Il sogno di lasciare il Sud e soprattutto i campi di cotone, Little Lee lo ha realizzato nel 1965 partendo per Chicago, dove viveva un cugino. Dietro si era portato la chitarra e la voglia di conoscere la scena musicale di cui aveva tanto sentito parlare.

«Mio cugino era alla stazione ad aspettarmi. Appena sceso dal treno mi ha detto: “Ehi, andiamo a sentire Howlin’ Wolf.” Ho pensato che come inizio non fosse male», mi racconta ridendo.

«Quell’uomo sapeva suonare», continua Little Lee imitando voce e movimenti di Howlin’ Wolf. «Era qualcosa di incredibile, un vulcano di energia.»

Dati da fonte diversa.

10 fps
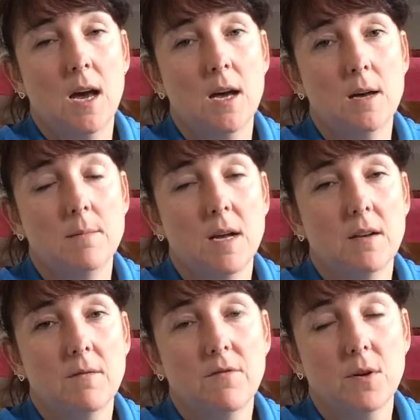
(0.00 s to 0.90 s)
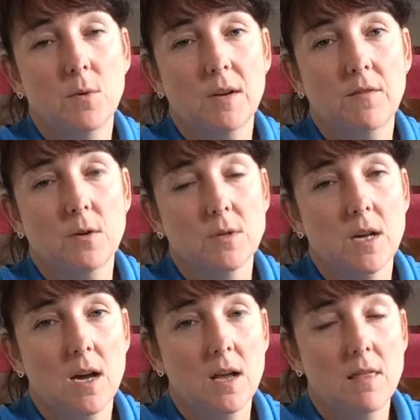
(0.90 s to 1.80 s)
And then feel what it feels
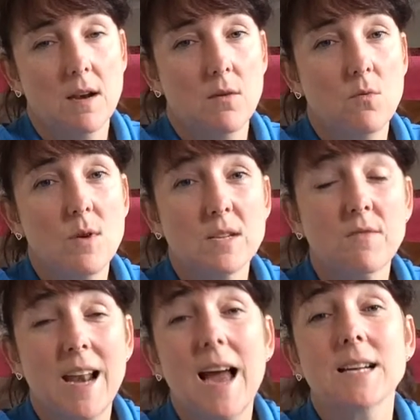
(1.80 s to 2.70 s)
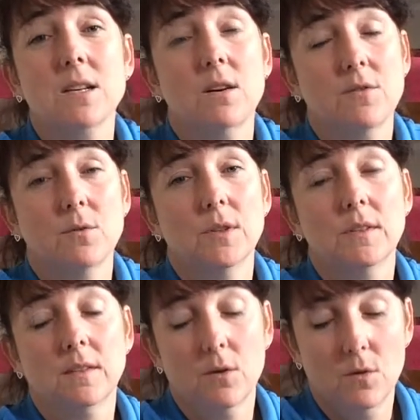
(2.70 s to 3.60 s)
like, and then always relax
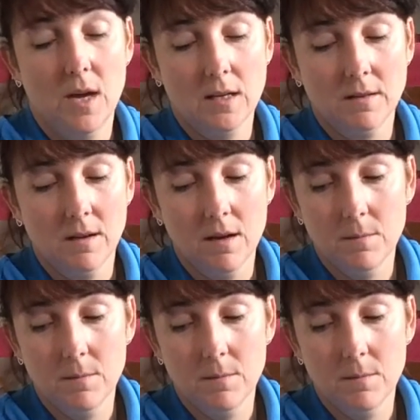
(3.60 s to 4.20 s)
afterwards so that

Nella Chicago del tempo, il blues la faceva da padrone. Nei locali del Southside suonavano artisti che sono diventati icone di questo genere musicale. Little Lee non solo andava ad ascoltarli, ma ci ha anche suonato assieme.

«Ho suonato con Muddy Waters, Magic Slim, Eddie Clearwater, Jimmy Reed e tanti altri. Non ho mai suonato con Wolf, ma lo conoscevo e mi piaceva ascoltarlo. Al tempo, ci conoscevamo tutti. Suonavamo il blues ed era normale dividere lo stage con gli altri musicisti blues. Nessuno era famoso allora. Eravamo musicisti e basta. Dai tempi di Chicago, conosco molto bene Buddy Guy anche se non abbiamo mai suonato assieme.»

Gli chiedo chi fosse il suo musicista preferito, quello che più di tutti ha ispirato il suo blues.

«Jimmy Reed», mi risponde senza esitazione. «Amavo il suo stile, le sue composizioni. Amavo anche la musica di Muddy Waters, la sua voce, ma Jimmy Reed era quello che mi emozionava di più.»

«Al tempo ognuno aveva il suo stile. Alcuni sostenevano che la mia musica somigliasse a quella di Jimmy Reed, altri a quella di Magic Slim. Ho amato diversi artisti, ma ho creato poi il mio stile.»

A Chicago, oltre a suonare la chitarra, ha iniziato a cantare e ha creato una band. Avere un nome d’arte era un requisito necessario al tempo. Ecco com’è nato quello di Little Lee: «Una sera, prima di suonare, un armonicista ha notato che non avevo un nome d’arte. “Tutti ce l’hanno e dovresti averlo anche tu”, mi ha detto. Mi ha elencato allora una serie di nomi, ma non mi piacevano. “Che ne pensi di Little Lee?” Gli ho detto di sì, mi sembrava un ottimo nome.»

Il nome gli è così piaciuto che Little Lee ha quasi dimenticato quale sia il suo vero nome. Ho dovuto fargli diverse domande per farmelo dire.

A Chicago ha lavorato per una compagnia elettrica, si è sposato e ha avuto tre figli.

«La sera e il fine settimana, però, suonavo il blues. Ho anche viaggiato per suonare. Avrei voluto dedicarmi solo alla musica, ma non potevo lasciare il lavoro alla compagnia elettrica, perché non era facile vivere di sola musica. Ci davano tre dollari a testa per suonare una gig. Per mantenere una famiglia c’era bisogno di un lavoro stabile, di uno stipendio fisso.»

Little Lee ha scritto diverse canzoni.

«Le parole mi venivano in mente insieme alla musica», mi racconta.

Gli chiedo se le canzoni scritte negli anni di Chicago fossero ispirate dalla sua vita in città, ma mi risponde che non lo erano. Le canzoni gli venivano in mente nei momenti più impensabili ed erano ispirate ai fatti più disparati.

«Nella Chicago degli anni Settanta, la vita dei neri era più facile. Era il tempo dell’integrazione razziale, di Martin Luther King. Avevamo ottenuto i diritti civili. Si iniziava a respirare aria di libertà. Il razzismo era meno, rispetto al Sud e la città si stava integrando. Erano bei tempi.»